EXERCISE BRIEF: Reproduce the entries beneath exactly, without their images.

[DATASET — start]

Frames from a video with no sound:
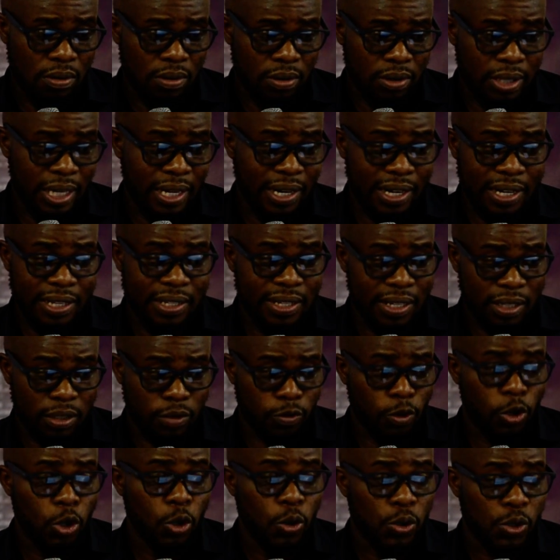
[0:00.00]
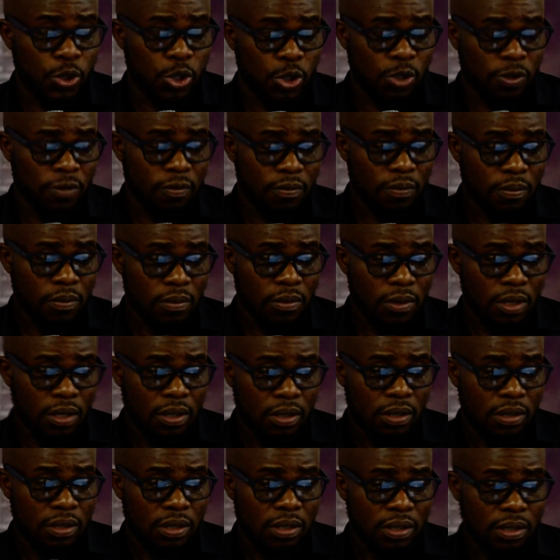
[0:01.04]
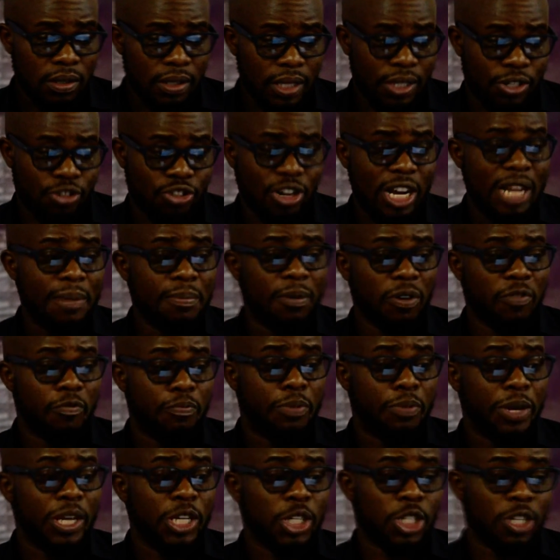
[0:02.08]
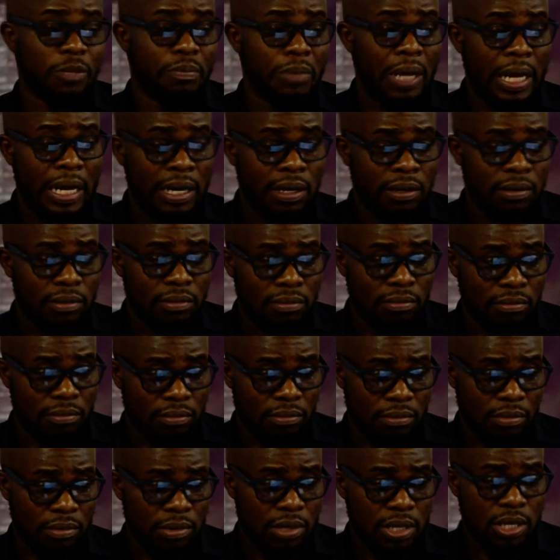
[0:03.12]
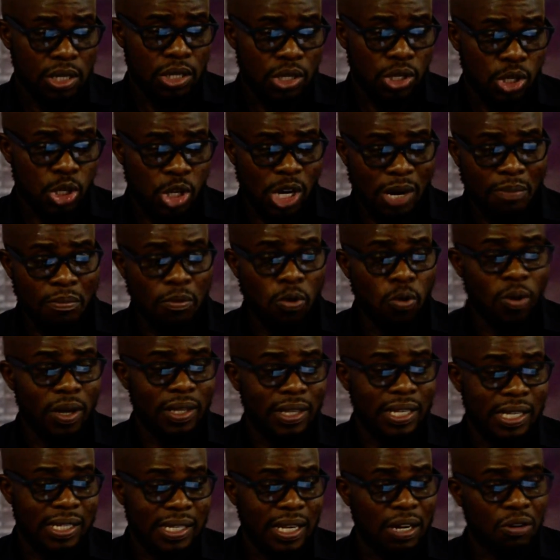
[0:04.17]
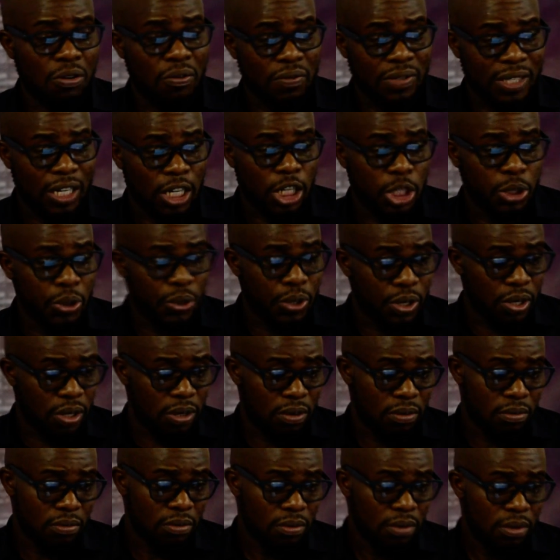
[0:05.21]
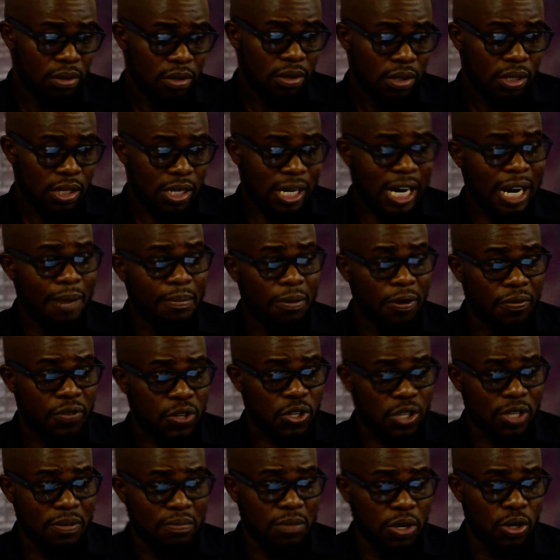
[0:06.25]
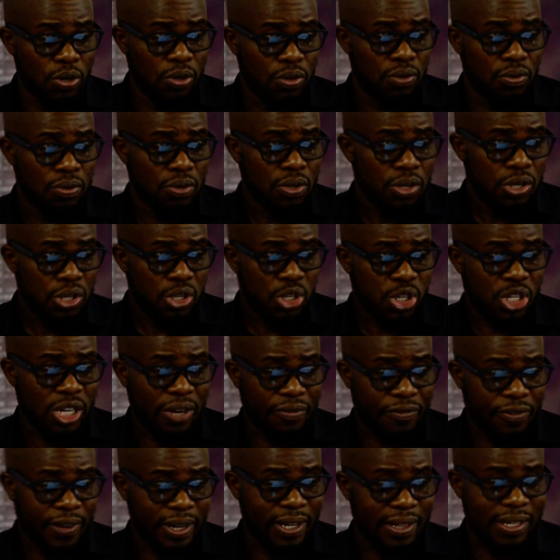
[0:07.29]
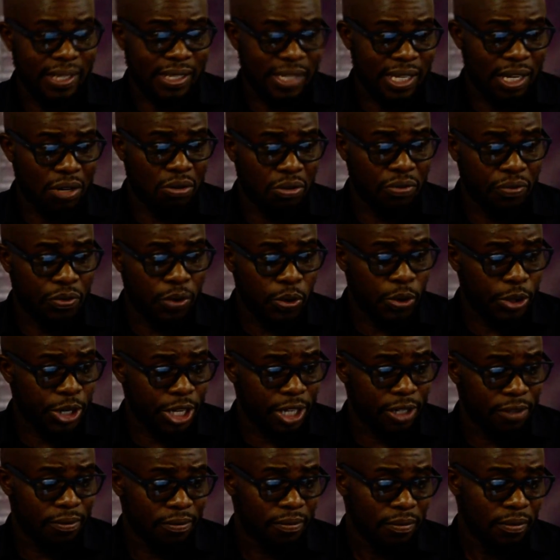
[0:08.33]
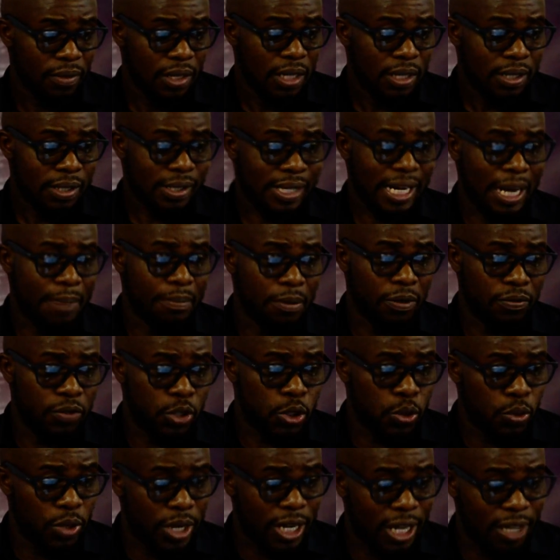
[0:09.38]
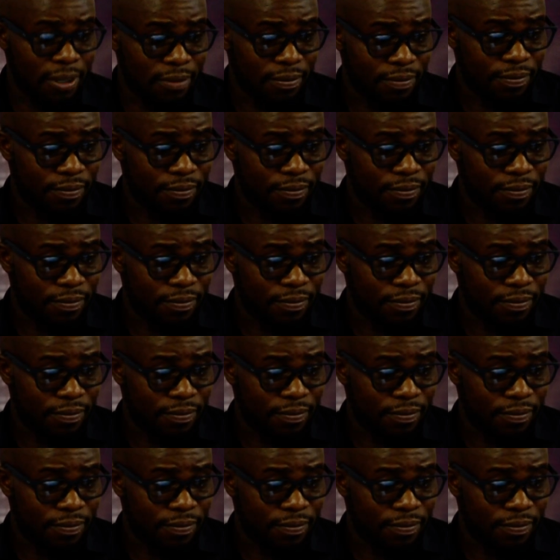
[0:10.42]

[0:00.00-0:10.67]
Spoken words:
there is as follows. The tribe of Benjamin, Shammua the son of Zakur. Tribe of Simeon, Shaphat the son of Hori. Tribe of Judah,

[DATASET — finish]

WRITTEN ANSWER:
Frames from a video with no sound:
[0:00.00]
[0:01.04]
[0:02.08]
[0:03.12]
[0:04.17]
[0:05.21]
[0:06.25]
[0:07.29]
[0:08.33]
[0:09.38]
[0:10.42]

[0:00.00-0:10.67]
Spoken words:
there is as follows. The tribe of Benjamin, Shammua the son of Zakur. Tribe of Simeon, Shaphat the son of Hori. Tribe of Judah,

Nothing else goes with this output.